--- Working data Enclosed Below ---
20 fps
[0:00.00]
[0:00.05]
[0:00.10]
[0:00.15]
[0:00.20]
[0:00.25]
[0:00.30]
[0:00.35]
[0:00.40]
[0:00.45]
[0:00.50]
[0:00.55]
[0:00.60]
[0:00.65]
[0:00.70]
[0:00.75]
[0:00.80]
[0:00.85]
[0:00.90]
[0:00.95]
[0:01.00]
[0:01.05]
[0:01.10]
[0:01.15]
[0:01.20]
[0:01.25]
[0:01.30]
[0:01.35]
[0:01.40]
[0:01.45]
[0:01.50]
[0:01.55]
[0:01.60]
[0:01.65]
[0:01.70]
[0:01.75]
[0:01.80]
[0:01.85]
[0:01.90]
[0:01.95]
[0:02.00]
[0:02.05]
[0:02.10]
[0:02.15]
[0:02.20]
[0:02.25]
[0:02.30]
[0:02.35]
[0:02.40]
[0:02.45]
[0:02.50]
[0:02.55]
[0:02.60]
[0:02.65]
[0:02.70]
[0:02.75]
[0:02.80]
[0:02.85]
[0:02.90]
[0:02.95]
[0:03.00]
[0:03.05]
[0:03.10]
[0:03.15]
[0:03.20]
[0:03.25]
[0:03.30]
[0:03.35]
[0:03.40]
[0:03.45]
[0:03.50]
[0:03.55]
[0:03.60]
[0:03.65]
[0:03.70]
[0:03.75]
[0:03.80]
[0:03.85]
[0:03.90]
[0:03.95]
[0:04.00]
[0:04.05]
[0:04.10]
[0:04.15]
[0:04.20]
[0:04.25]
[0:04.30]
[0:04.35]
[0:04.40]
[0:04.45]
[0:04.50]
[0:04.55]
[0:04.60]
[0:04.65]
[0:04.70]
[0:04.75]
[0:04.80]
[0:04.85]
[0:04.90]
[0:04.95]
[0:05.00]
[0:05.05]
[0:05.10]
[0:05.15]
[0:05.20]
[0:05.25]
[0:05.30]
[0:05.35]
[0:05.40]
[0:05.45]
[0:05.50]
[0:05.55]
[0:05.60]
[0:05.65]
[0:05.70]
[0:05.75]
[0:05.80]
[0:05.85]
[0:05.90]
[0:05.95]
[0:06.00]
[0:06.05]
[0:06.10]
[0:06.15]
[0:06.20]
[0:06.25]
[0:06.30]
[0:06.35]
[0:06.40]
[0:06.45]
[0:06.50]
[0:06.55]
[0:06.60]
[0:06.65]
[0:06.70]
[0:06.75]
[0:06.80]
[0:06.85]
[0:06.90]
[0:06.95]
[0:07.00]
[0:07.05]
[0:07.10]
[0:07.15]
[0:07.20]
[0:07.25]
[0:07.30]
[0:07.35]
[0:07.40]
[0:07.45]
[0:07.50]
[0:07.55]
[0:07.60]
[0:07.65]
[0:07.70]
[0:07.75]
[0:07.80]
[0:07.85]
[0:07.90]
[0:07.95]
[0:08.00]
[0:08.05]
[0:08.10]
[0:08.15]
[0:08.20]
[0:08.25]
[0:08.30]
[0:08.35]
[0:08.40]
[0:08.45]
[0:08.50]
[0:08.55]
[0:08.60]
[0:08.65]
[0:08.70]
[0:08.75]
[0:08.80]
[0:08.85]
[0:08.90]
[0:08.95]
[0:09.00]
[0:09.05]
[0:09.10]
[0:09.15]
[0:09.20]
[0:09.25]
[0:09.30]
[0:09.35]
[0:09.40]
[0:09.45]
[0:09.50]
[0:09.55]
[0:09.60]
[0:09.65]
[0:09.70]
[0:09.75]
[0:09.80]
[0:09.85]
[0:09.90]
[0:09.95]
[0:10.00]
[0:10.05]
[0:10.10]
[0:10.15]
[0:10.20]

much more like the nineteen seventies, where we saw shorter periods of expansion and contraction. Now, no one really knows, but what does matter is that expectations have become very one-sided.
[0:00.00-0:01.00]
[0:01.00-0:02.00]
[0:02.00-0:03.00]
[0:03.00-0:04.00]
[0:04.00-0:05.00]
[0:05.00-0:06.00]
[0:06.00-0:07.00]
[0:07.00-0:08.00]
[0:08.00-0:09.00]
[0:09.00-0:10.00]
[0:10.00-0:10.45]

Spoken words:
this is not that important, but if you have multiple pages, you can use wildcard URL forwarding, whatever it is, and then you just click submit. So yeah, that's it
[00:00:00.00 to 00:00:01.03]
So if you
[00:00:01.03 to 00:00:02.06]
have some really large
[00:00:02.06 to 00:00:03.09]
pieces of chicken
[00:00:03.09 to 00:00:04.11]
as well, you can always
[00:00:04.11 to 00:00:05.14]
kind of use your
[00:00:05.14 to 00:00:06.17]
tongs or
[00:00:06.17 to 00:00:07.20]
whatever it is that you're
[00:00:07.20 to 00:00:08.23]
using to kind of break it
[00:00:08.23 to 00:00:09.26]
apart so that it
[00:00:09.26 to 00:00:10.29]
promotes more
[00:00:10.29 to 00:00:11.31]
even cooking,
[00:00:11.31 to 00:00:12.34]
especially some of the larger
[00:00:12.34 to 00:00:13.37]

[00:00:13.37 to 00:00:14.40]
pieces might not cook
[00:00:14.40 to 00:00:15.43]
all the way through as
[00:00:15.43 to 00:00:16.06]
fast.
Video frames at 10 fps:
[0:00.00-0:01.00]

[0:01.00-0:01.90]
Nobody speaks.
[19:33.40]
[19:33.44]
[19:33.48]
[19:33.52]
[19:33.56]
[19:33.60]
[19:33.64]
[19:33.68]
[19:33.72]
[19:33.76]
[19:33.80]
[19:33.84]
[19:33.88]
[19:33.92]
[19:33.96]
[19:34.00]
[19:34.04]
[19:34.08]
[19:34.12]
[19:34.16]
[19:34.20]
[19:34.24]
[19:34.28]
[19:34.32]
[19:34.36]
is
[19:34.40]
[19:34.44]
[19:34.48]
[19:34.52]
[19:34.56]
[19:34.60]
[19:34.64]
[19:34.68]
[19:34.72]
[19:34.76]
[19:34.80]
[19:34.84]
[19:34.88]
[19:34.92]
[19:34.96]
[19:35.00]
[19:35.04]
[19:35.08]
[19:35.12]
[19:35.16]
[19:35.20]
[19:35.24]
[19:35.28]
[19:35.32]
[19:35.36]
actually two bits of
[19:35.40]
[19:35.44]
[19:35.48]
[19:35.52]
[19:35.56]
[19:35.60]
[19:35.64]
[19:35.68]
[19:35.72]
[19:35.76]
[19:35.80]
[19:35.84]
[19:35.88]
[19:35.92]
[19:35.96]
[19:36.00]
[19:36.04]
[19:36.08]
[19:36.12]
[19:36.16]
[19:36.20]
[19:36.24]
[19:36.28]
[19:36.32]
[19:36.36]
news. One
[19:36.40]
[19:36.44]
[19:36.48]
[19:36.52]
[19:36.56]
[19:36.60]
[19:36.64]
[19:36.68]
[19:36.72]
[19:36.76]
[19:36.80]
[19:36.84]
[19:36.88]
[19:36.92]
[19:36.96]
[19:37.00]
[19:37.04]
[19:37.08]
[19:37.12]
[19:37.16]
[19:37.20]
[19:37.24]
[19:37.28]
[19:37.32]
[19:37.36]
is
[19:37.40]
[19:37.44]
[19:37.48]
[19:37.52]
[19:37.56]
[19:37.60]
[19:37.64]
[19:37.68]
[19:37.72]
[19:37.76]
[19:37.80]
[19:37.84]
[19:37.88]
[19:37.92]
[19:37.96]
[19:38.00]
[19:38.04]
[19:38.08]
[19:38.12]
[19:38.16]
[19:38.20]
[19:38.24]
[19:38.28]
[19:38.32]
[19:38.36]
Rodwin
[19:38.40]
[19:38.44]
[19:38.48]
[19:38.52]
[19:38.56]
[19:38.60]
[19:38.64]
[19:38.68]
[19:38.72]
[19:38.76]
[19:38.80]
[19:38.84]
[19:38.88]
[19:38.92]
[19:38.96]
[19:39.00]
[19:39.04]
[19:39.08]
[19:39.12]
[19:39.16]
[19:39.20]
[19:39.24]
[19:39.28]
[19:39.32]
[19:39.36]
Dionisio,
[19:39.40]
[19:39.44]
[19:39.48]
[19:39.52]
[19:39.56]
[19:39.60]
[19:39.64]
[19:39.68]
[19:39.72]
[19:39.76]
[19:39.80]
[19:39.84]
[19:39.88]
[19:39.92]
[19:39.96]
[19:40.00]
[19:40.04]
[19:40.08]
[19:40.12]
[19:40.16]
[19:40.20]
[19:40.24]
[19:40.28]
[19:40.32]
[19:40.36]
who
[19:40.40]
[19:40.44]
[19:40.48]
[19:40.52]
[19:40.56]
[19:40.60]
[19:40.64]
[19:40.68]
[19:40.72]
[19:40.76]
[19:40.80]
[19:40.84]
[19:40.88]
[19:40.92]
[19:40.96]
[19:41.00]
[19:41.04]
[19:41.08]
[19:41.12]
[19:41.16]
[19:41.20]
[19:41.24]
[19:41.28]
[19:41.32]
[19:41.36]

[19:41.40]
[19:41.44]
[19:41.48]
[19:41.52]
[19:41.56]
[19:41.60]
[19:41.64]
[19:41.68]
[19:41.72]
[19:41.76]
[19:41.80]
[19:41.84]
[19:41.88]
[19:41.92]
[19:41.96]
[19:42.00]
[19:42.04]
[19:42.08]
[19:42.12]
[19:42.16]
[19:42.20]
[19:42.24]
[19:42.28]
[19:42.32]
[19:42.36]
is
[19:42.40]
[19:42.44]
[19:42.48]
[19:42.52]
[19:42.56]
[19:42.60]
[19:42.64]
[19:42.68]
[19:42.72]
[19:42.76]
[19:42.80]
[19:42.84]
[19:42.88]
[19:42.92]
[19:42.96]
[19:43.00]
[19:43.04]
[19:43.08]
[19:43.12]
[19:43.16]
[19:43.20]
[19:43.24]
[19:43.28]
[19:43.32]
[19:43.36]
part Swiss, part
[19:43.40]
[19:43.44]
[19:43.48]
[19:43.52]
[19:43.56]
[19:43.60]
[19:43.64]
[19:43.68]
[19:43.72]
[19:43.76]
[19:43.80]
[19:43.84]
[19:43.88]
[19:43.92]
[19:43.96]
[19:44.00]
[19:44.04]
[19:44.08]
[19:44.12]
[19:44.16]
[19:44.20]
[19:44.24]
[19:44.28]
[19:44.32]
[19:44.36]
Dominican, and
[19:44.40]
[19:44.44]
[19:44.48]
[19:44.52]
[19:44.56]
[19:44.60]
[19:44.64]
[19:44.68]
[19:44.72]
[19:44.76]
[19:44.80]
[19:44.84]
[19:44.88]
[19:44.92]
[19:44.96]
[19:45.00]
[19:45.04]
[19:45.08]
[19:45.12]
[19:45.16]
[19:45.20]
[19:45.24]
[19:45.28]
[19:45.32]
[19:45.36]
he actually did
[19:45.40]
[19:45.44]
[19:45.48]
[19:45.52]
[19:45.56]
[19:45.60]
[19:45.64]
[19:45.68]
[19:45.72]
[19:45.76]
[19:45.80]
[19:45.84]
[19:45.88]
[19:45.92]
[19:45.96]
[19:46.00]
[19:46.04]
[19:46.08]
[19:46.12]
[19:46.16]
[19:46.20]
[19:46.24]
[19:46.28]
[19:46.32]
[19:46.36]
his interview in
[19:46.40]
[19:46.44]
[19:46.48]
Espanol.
--- End of Enclosed Working data ---
In the listing above, find the line holding "[00:00:00.00 to 00:00:01.03]" and the line holding "[00:00:12.34 to 00:00:13.37]", then output those two lines and every line between them exactly.

Expected answer:
[00:00:00.00 to 00:00:01.03]
So if you
[00:00:01.03 to 00:00:02.06]
have some really large
[00:00:02.06 to 00:00:03.09]
pieces of chicken
[00:00:03.09 to 00:00:04.11]
as well, you can always
[00:00:04.11 to 00:00:05.14]
kind of use your
[00:00:05.14 to 00:00:06.17]
tongs or
[00:00:06.17 to 00:00:07.20]
whatever it is that you're
[00:00:07.20 to 00:00:08.23]
using to kind of break it
[00:00:08.23 to 00:00:09.26]
apart so that it
[00:00:09.26 to 00:00:10.29]
promotes more
[00:00:10.29 to 00:00:11.31]
even cooking,
[00:00:11.31 to 00:00:12.34]
especially some of the larger
[00:00:12.34 to 00:00:13.37]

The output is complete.